***

For decades, the chemical industry in this country contaminated rivers, beaches, air, and parks. The leading-edge manufacturers that made our daily lives so much better and easier were also guilty of so much harm. And not because they were evil, but because they were capitalists. The extra expense to ensure clean air was redirected to a competitive outlet--to thrive in the marketplace. And without the clean-air and clean-water laws on the books today, we would still be drinking disease-causing water and breathing smoke-filled air.

Granted, capitalism and marketplace competition are the most powerful engines for human progress. But these much-admired engines must be combined with good law to strive for perfection. For one thing, the law ensures a level playing field. If everyone has to pay to comply, then the good guy does not incur a disadvantage.

Now consider the situation in today's digital economy. Software providers and network-based services regard security as an expense to curb, a job to minimize, a line-item to pare down on the budget sheet. A new ad campaign would increase sales, but if the same money goes into sophisticated pattern-recognition software to catch infrequent intrusions, then those added sales will not be there. So, the thinking goes, if security is a priority, you end up with a poorly promoted, highly secure product that nobody is buying.

As a result, in today's cutthroat, competitive world of information technology, one does not have the luxury to be generous with security dollars. And, what's more, everybody does the same thing. Version 1.0 of anything is a product to avoid because vendors and suppliers rely on actual crashes, intrusions, and losses to expose the holes in their products. It's cheaper than hiring an army of white-hat hackers. Since everyone is in the same boat, there are no repercussions, no costs for security flaws. This makes security patches a way of life even for high-end products. Imagine a car company saving on crash tests by relying instead on roadside collisions and live accidents to expose design flaws.

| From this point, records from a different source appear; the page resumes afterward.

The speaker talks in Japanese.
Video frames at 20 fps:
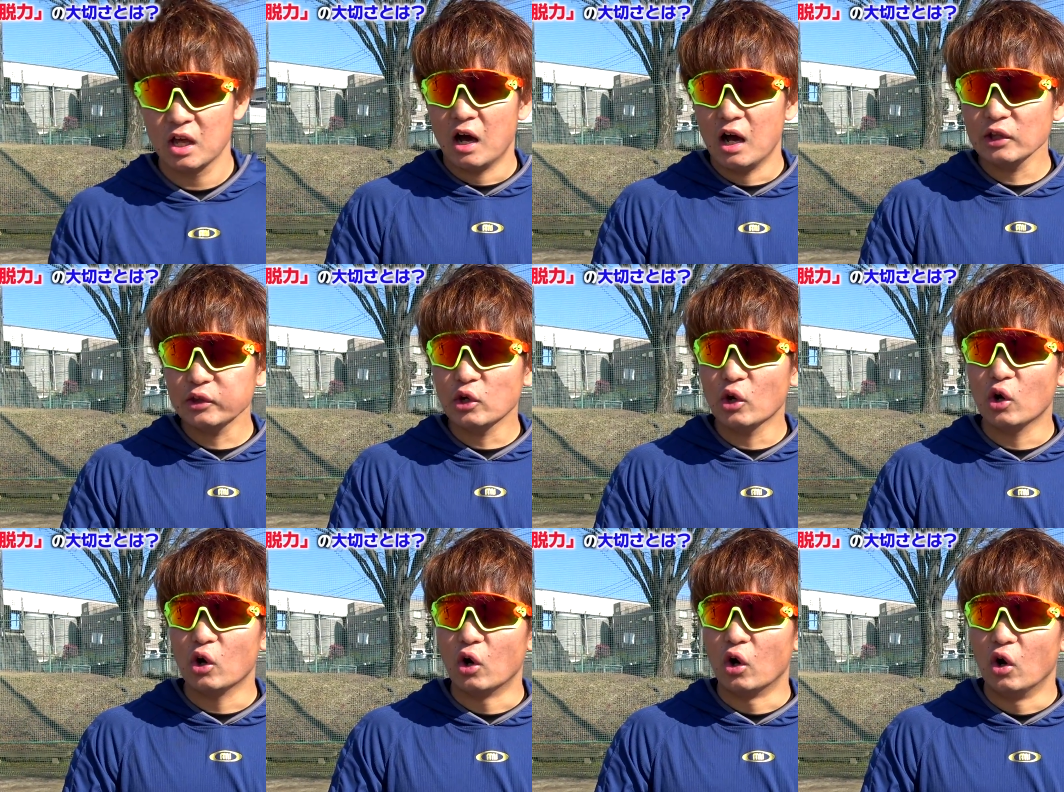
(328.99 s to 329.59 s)
あ
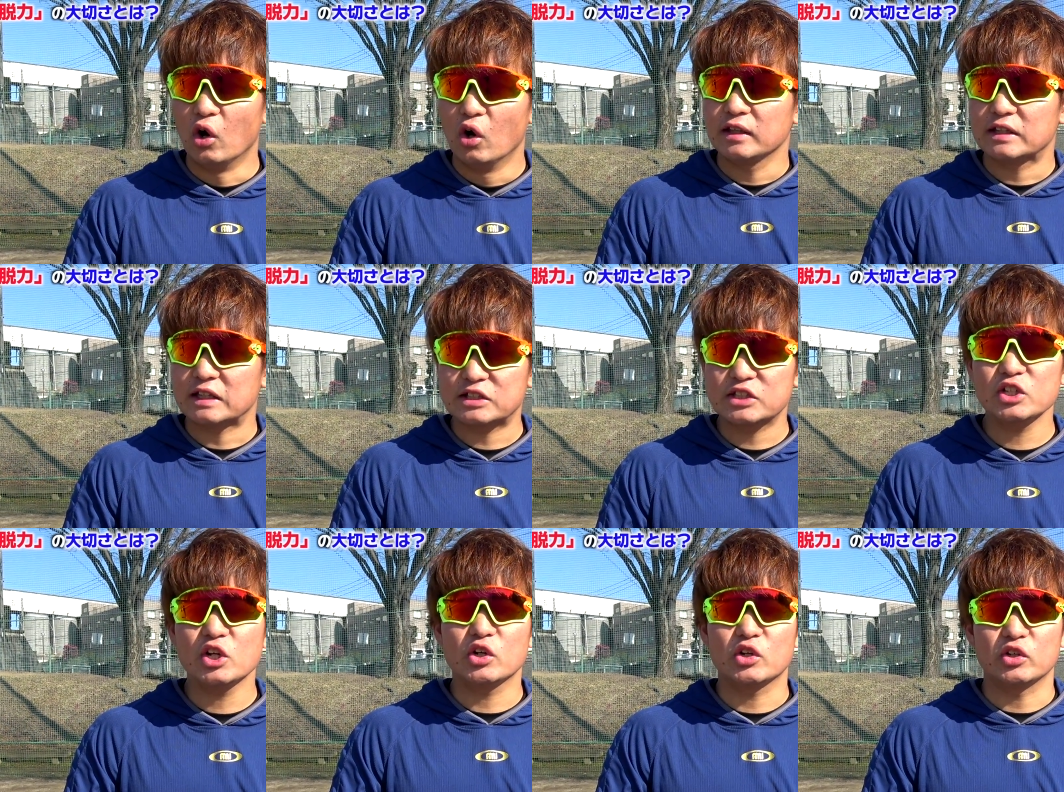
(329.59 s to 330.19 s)
と
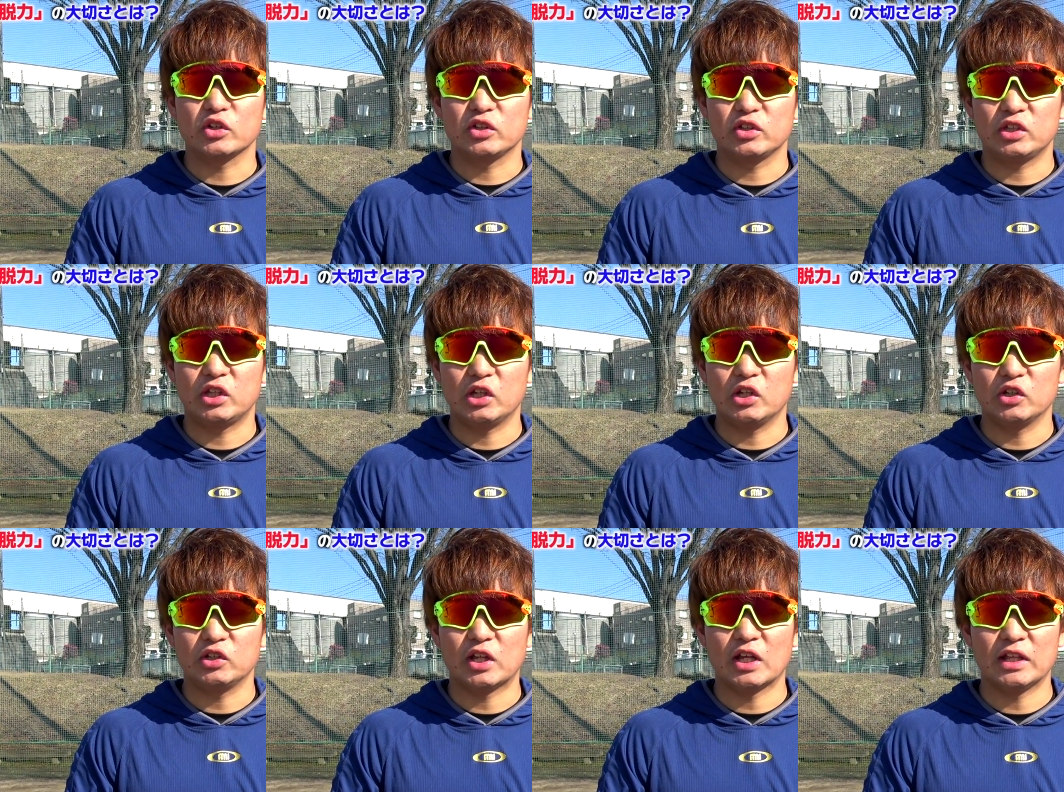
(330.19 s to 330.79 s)
脱力っ
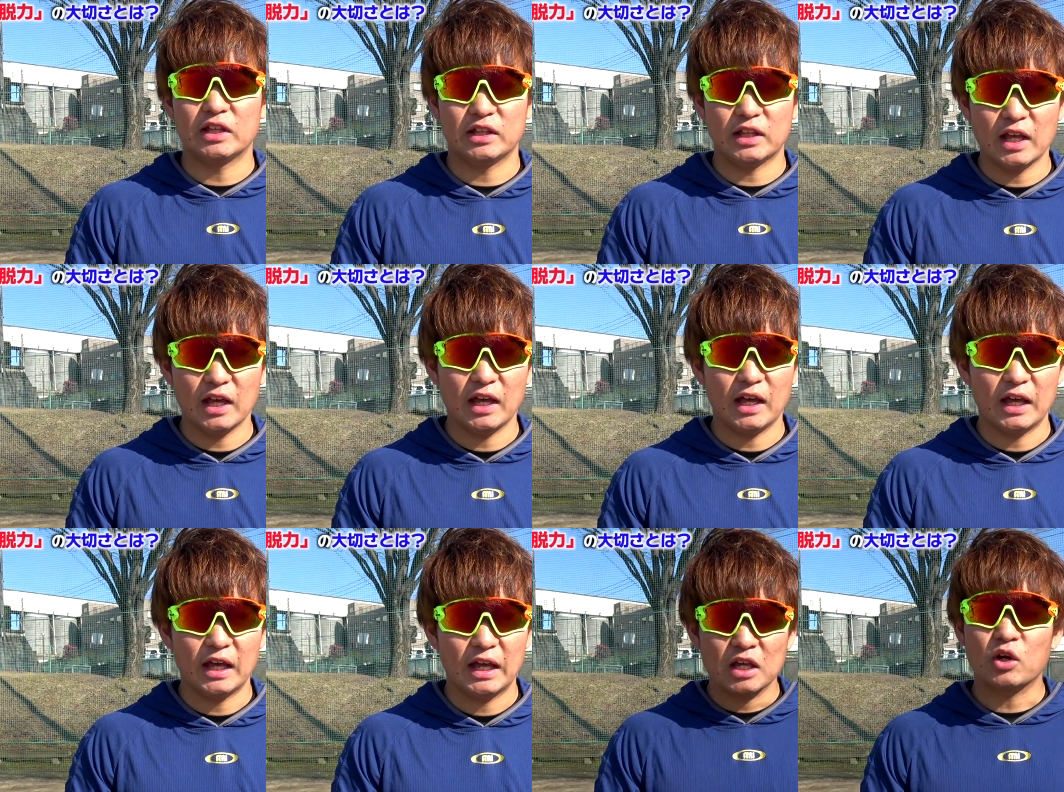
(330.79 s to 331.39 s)
ていう点
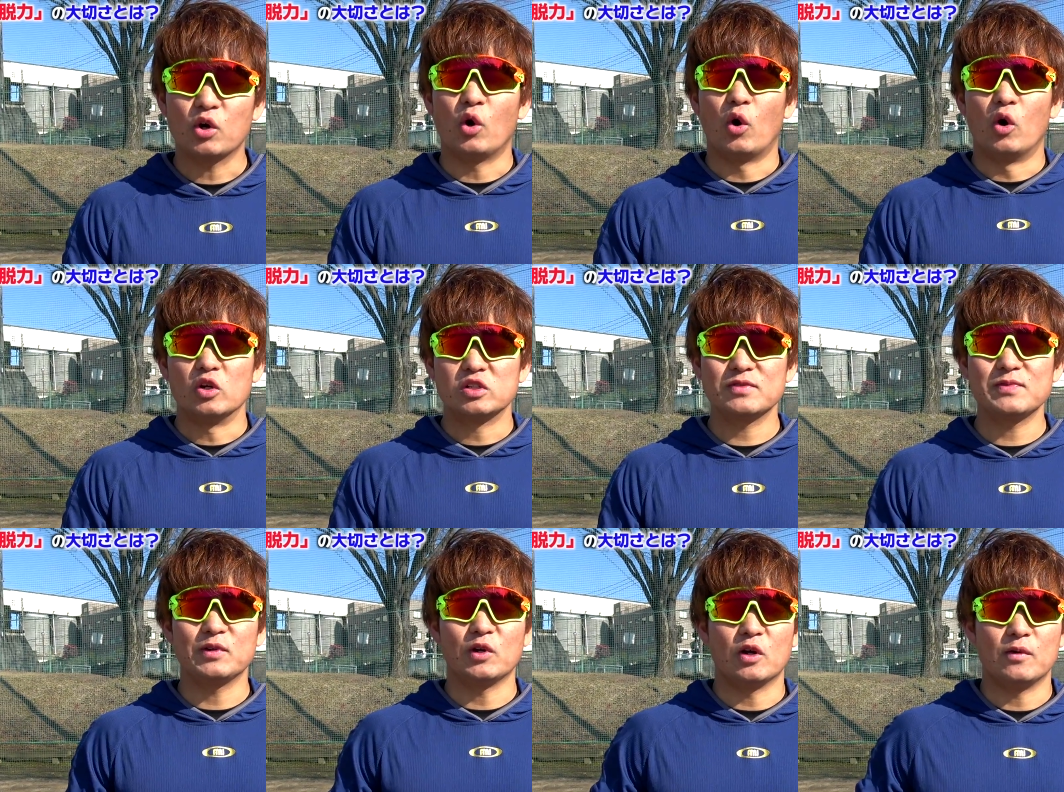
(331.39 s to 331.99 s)
で結構守
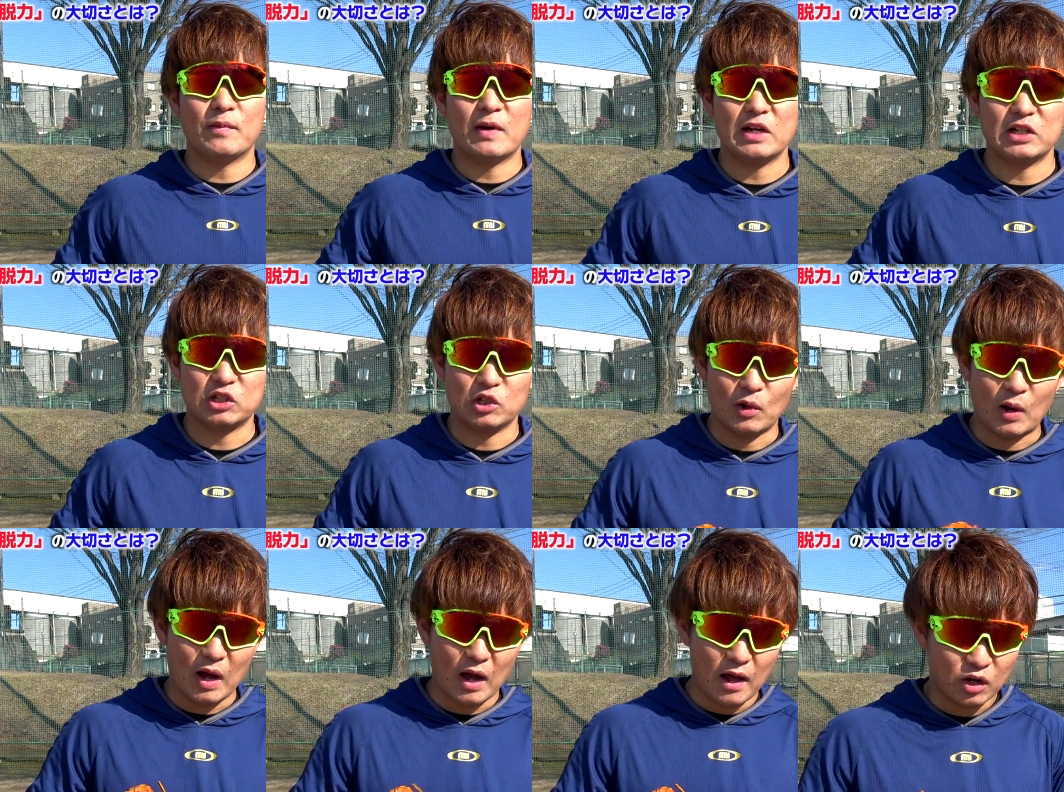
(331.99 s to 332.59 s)
備の上手い
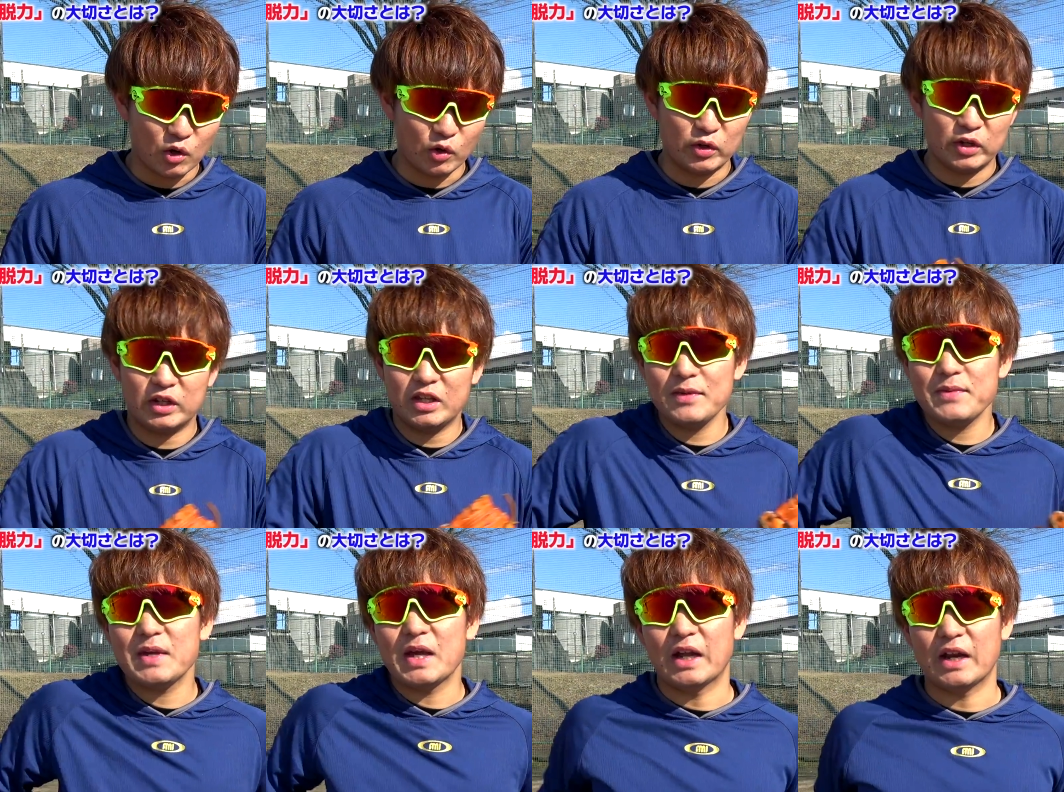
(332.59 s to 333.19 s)
人はこう
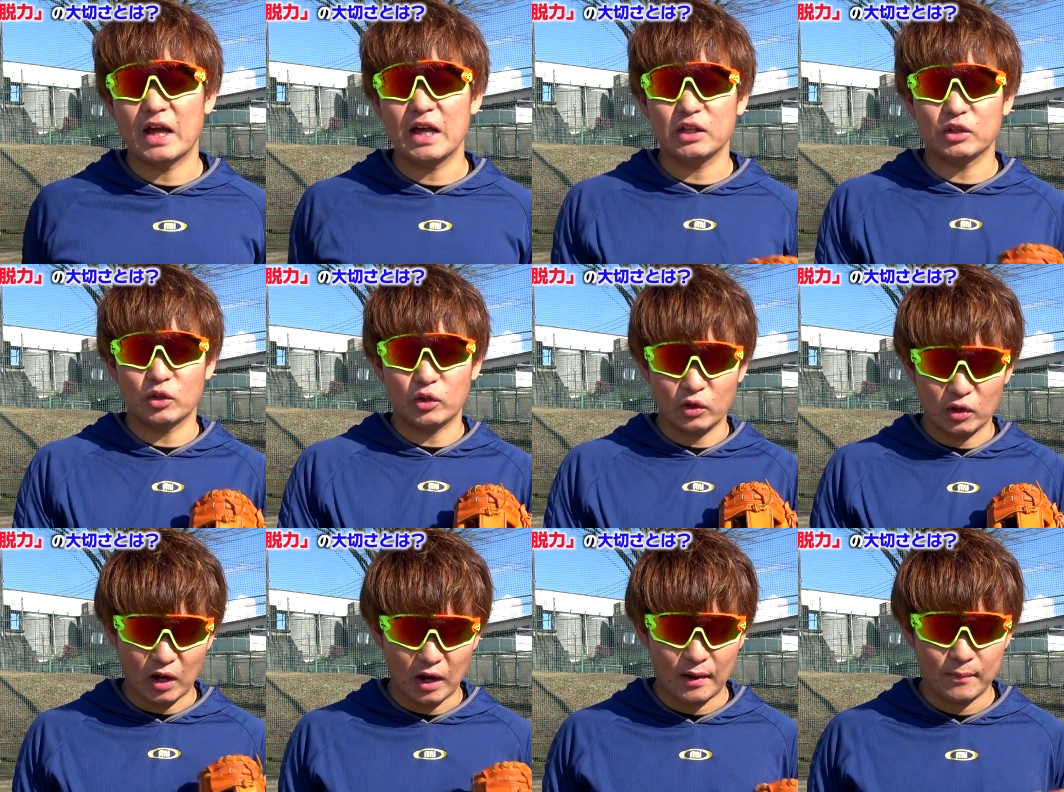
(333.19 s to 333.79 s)
力みがないと
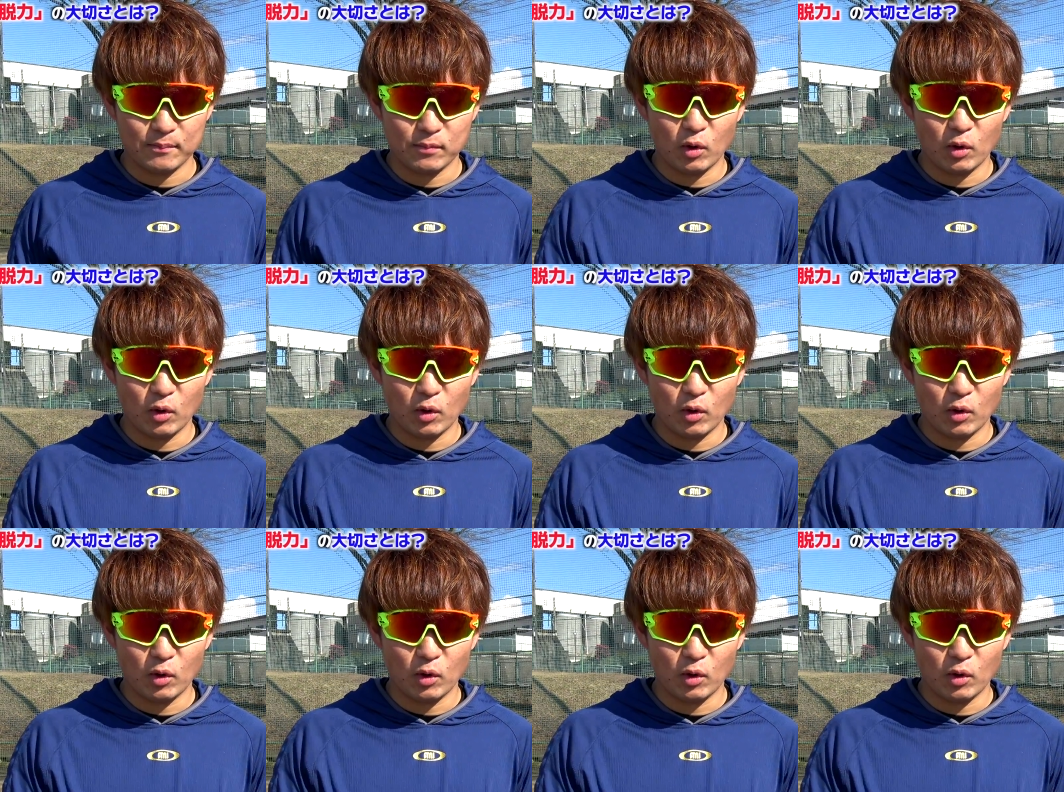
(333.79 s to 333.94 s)
いうか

As with air and water pollution, a good, sensible piece of legislation would fix this sorry state of affairs. The two main components of such legislation should be (1) liability, and (2) third-party certification.

You can't use even freeware or shareware today without signing off on a user agreement that releases the vendor from any liability whatsoever. We don't grant this immunity to car manufacturers or to food purveyors. What's the difference with computer applications? There is one key distinction: A single, impoverished teenager may distribute a million copies of his software. He cannot be held financially liable for damages. After all, a strict and inflexible liability law would crush innovation.

This reality must be acknowledged, and the law must be tailored to the deep pockets of the large software houses. Big users, starting with the federal government itself, should ask for vendors to be bonded, to submit to arbitration, and to be accountable for clear and obvious security risks that a reasonable professional may be expected to spot.

A policy of "don't ask, don't tell" runs silently in software houses with respect to security flaws. Who wants to be the one to tell the boss that the release date of the highly anticipated new version will have to be postponed because programmers just discovered a big security hole? That's why it might be necessary to legislate a requirement for an independent security audit conducted by a third party. Much as a CPA thrives on his reputation for accuracy and honesty, so it should be for dedicated security auditors. Their blessing would be a necessary requirement for contract work.

Once they were required to attach to their products a security bill of health, vendors would soon learn that it is best to involve that security maven at the very early stages of the design, since retrofits are much more expensive.

A fit punishment for a repeat security violator might be for a court to order the offender to 'strip naked in public,' that is, expose the product source code to allow the professional community at large to spot security holes and fix them.

Both elements, liability and third-party certification, are not easy to write into law. One lawmaker's staffer intimated to me that any such law would likely be botched, misapplied, or do more damage than good. But, then again, we now have a brand new Congress. Maybe they'll take it as a challenge!